#### [What is expected]
Reproduce the whole listing exactly, omitting any picture it holds.
====
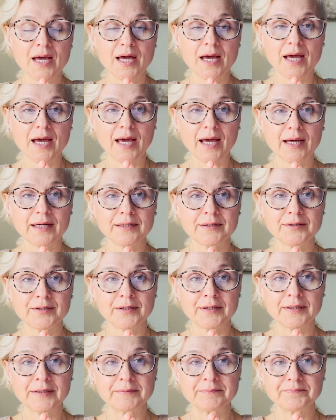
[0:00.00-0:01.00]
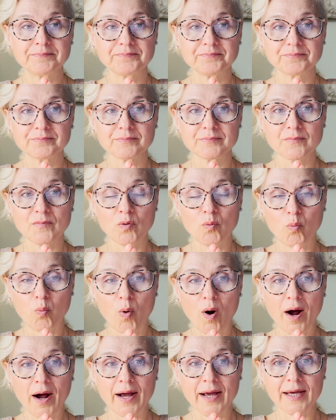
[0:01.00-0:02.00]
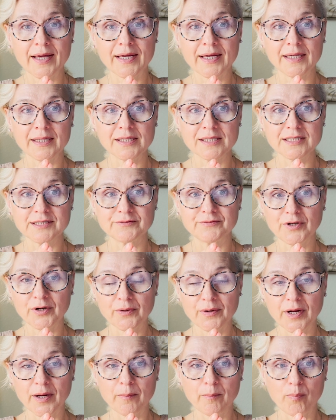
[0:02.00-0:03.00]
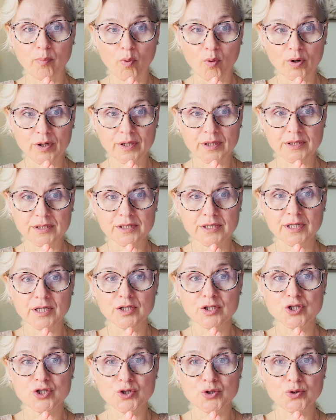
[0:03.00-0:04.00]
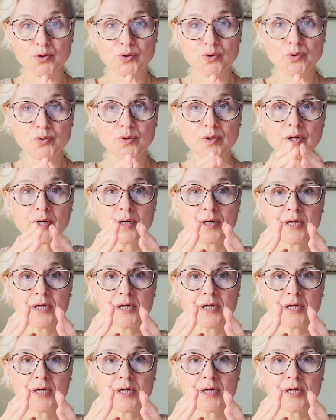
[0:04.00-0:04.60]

and why it is very important to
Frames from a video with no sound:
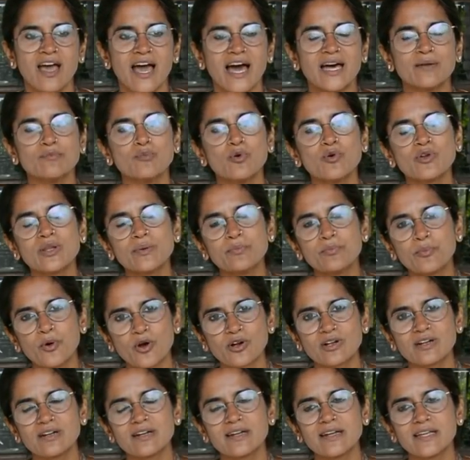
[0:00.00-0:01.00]
And more
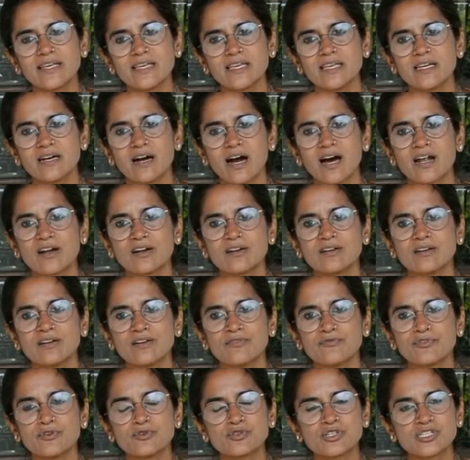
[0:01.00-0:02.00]
importantly,
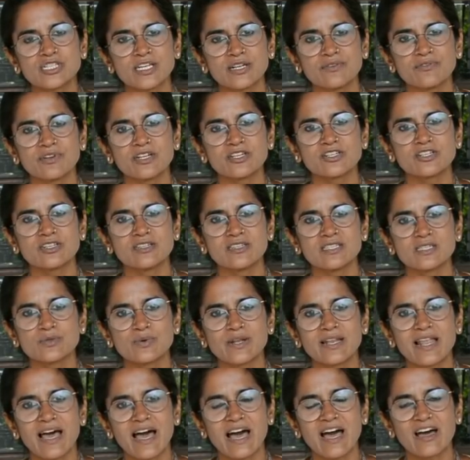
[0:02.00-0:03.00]
our future generations
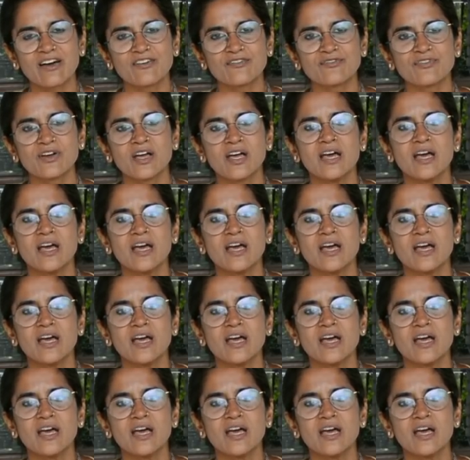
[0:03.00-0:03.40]
will have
====
#### [Output below]
[0:00.00-0:01.00]
[0:01.00-0:02.00]
[0:02.00-0:03.00]
[0:03.00-0:04.00]
[0:04.00-0:04.60]

and why it is very important to
Frames from a video with no sound:
[0:00.00-0:01.00]
And more
[0:01.00-0:02.00]
importantly,
[0:02.00-0:03.00]
our future generations
[0:03.00-0:03.40]
will have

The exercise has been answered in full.